Last week, the Supreme Court unanimously agreed that Title VII of the Civil Rights Act of 1964 requires an employer that denies a religious accommodation to show that the burden of granting an accommodation would result in substantial increased costs in relation to the conduct of its particular business. The next day, the Supreme Court concluded in 303 Creative LLC v. Elenis that the First Amendment superseded a state’s anti-discrimination law which would have forced a website designer who does not believe in same-sex marriage to create wedding websites for gay couples.
Since then, I’ve seen folks asking whether employees with sincerely-held religious beliefs about same-sex marriage can get a religious accommodation from their employer to refuse to work with a gay coworker?
There are many reasons why. I’ll give you four.

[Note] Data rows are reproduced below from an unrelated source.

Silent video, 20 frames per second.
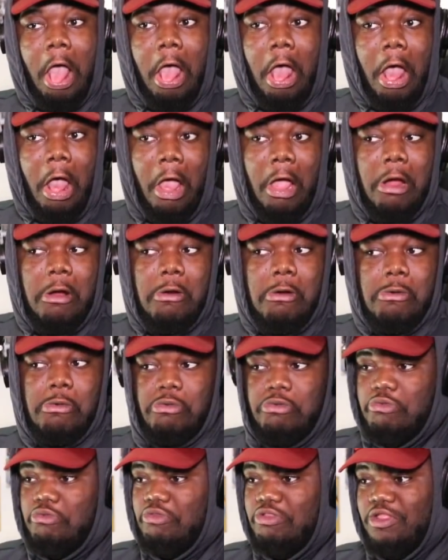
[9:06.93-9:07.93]
Oh,
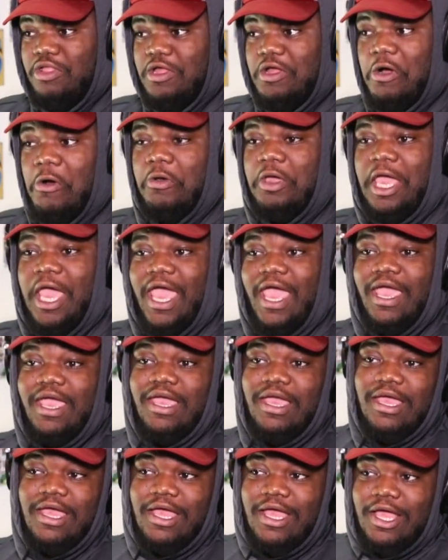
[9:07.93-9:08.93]
okay.
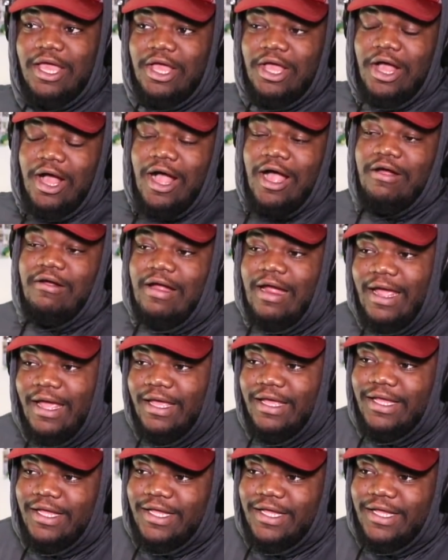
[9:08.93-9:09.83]
All right.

First, the 303 Creative decision is limited to public accommodations and, more specifically, forced speech of businesses that serve the public. The owner of 303 Creative wouldn’t produce content that “contradicts biblical truth” regardless of who orders it, as she believes marriage is a union between one man and one woman. As the Supreme Court noted, it would be like requiring “an unwilling Muslim movie director to make a film with a Zionist message” or “an atheist muralist to accept a commission celebrating Evangelical zeal,” so long as they would make films or murals for other members of the public with different messages.
Further establishing that this case is squarely about speech, 303 Creative’s owner confirmed that she was willing to work with all people regardless of classifications such as race, creed, sexual orientation, and gender and would gladly create custom graphics and websites for clients of any sexual orientation. Had she refused to work with same-sex couples, her case would have been open and shut and doesn’t make it to the Supreme Court.
Second, while refusing to work with an LGBTQ coworker has nothing to do with the First Amendment, private sector employees don’t have free speech rights at work anyway. For example, fans of the blog — hi, Dad — know that employees get fired regularly for doing racist, sexist, xenophobic, and other dumb stuff on social media. So, employees trying to use free speech as a reason not to work with LGBTQ coworkers won’t work.
Third, Title VII is an anti-discrimination statute. Congress didn’t design it to promote discriminatory acts like refusing to work with coworkers because of their sexual orientation, for example. Your business has an anti-harassment policy too. Like Title VII, I’ll bet it prohibits discrimination based on sex and sexual orientation.
Fourth, religious accommodation statutes like Title VII are designed to enable individuals with sincerely-held beliefs to observe their religion and work. An employee who cites religious beliefs and refuses to work with a coworker won’t be working.
But, Eric, wouldn’t a transfer allow that person to work? Perhaps. Except if no open position exists, any employer need not create one to accommodate an employee. How do I know? Because courts have consistently reached this conclusion under the Americans with Disabilities Act, where the undue hardship bar is set higher than under Title VII.
Even if there were a suitable open position, the Supreme Court’s religious accommodation ruling confirmed that an employer could refuse an accommodation if it would result in substantially increased costs in relation to the conduct of its business. Continuing to employ someone who would knowingly discriminate against LGBT workers and expose the business to discrimination lawsuits would result in substantial increased costs.
So suppose a religion exists that preaches shunning LGBTQ coworkers. Employees can’t use it as an excuse not to work with them.